Example submission scripts

Example submission scripts

Quick Links

Contact & Support
For support for any of our services or for general advice and consultancy, email:
rc-support@ucl.ac.uk


On this page we describe some basic example scripts to submit jobs to Legion or Grace.

For a full description of data management policies, please refer to the data management section of the user guide.

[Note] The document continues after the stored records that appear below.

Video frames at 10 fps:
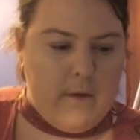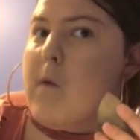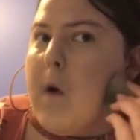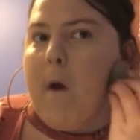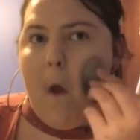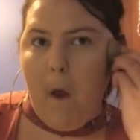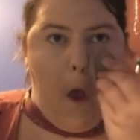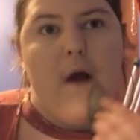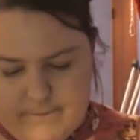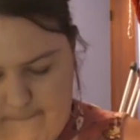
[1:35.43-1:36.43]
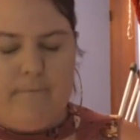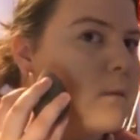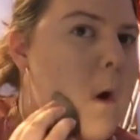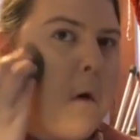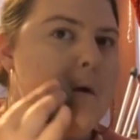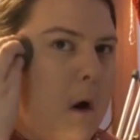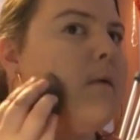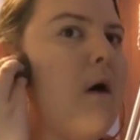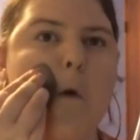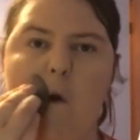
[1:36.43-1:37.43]
We wear show makeup for long
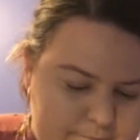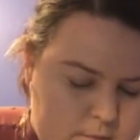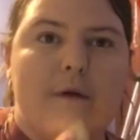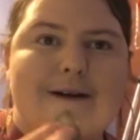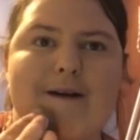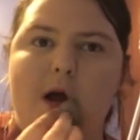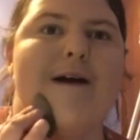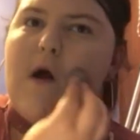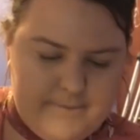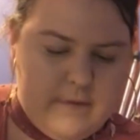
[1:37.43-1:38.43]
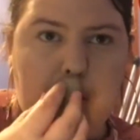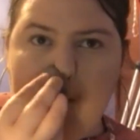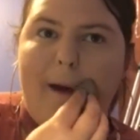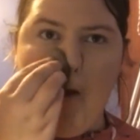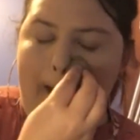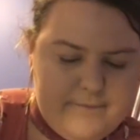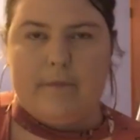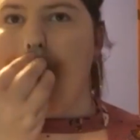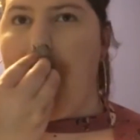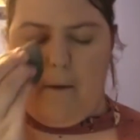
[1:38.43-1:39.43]
periods at a time and we sweat a
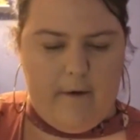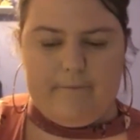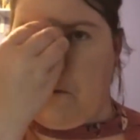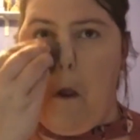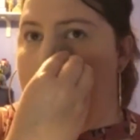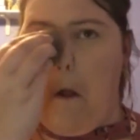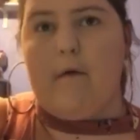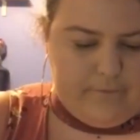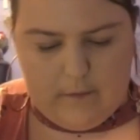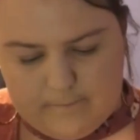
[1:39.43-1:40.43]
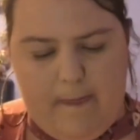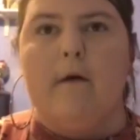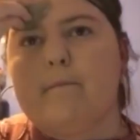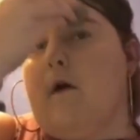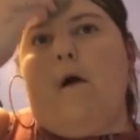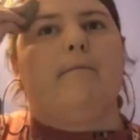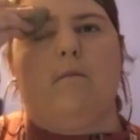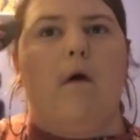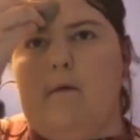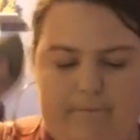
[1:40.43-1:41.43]
lot, so it's important to set your
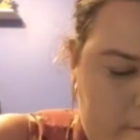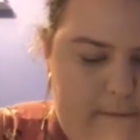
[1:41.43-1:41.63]
base makeup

After creating your script, submit it to the scheduler with qsub yourscriptname.

Service Differences

These scripts are all applicable to Legion, Grace, and Thomas, but node sizes (core count, memory, and temporary storage sizes) differ between the different machines, and Grace and Thomas are more suited to MPI and hybrid MPI/OpenMP jobs.

Note about projects

Users who registered or re-registered after 23 July 2014 do not need to fill in a project name. Everyone is now part of the AllUsers project by default. Older job script examples will mention your project ID - you can delete that line.

Projects with access to paid or specialised resources should still use their project name when utilising those resources - add this to your job scripts.

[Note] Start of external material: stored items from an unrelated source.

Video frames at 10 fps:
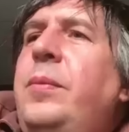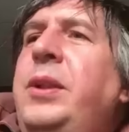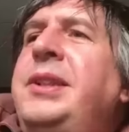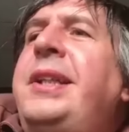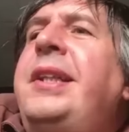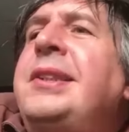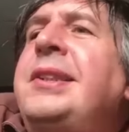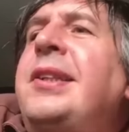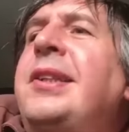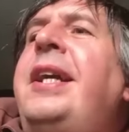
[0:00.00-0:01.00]
We see, this
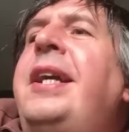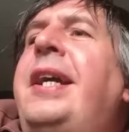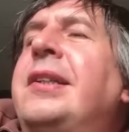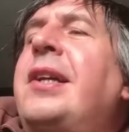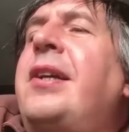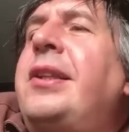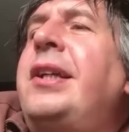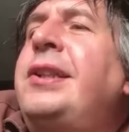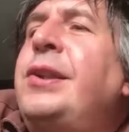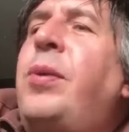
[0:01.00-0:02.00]
is the thing.
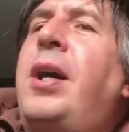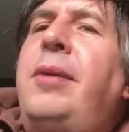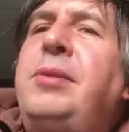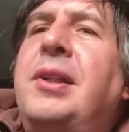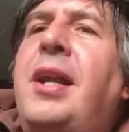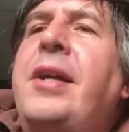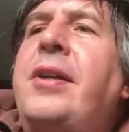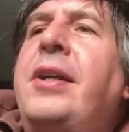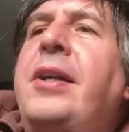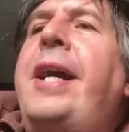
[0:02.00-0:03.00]
This is why I was glad
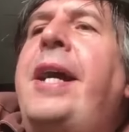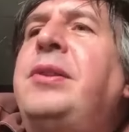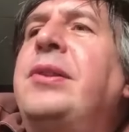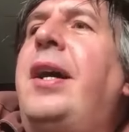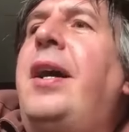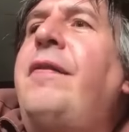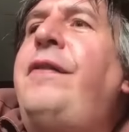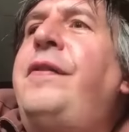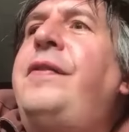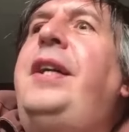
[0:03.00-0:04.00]
I came to it at
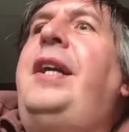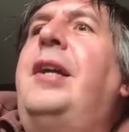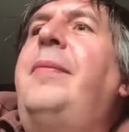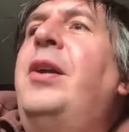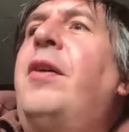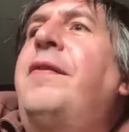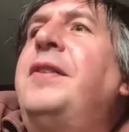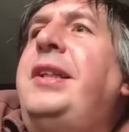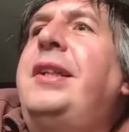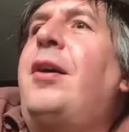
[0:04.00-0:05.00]
15. I mean,
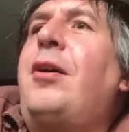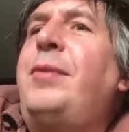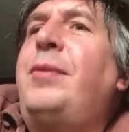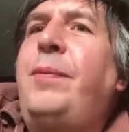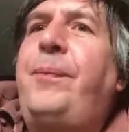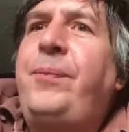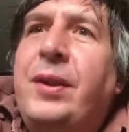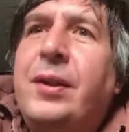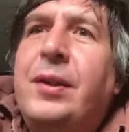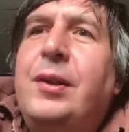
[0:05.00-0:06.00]
obviously now I'm a
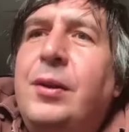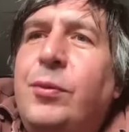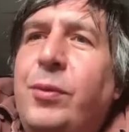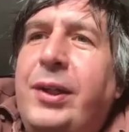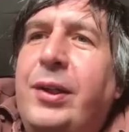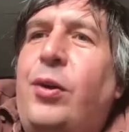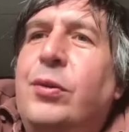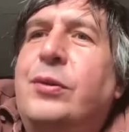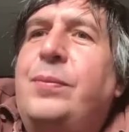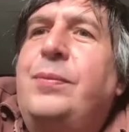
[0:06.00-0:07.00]
withered
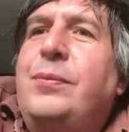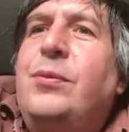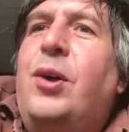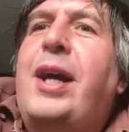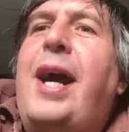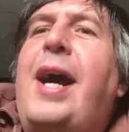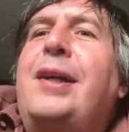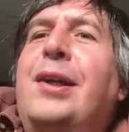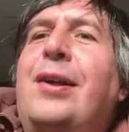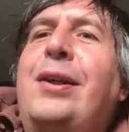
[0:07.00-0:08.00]
old rock
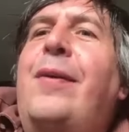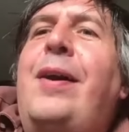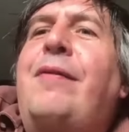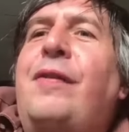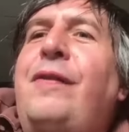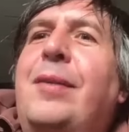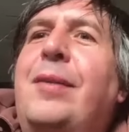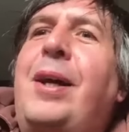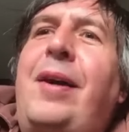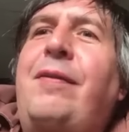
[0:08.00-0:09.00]
hack and I know everything
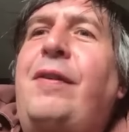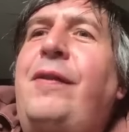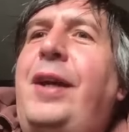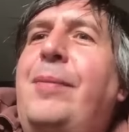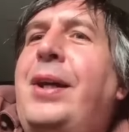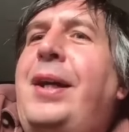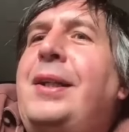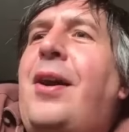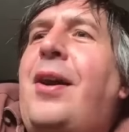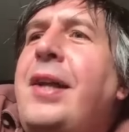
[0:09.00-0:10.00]
about everything. But
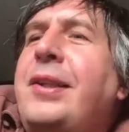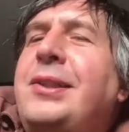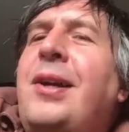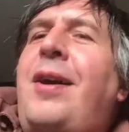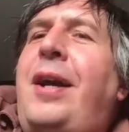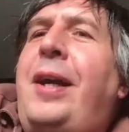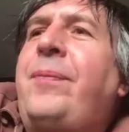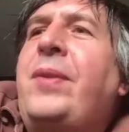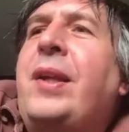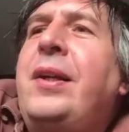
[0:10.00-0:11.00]
at the time,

# Find <your_project_id> by running the command "groups"
#$ -P <your_project_id>

Serial job script example

The most basic type of job a user can submit to the Legion cluster is a serial job. These jobs run on a single processor with a single thread.

Shown below is a simple job script that runs /bin/date (which prints the current date) on the compute nodes in Legion.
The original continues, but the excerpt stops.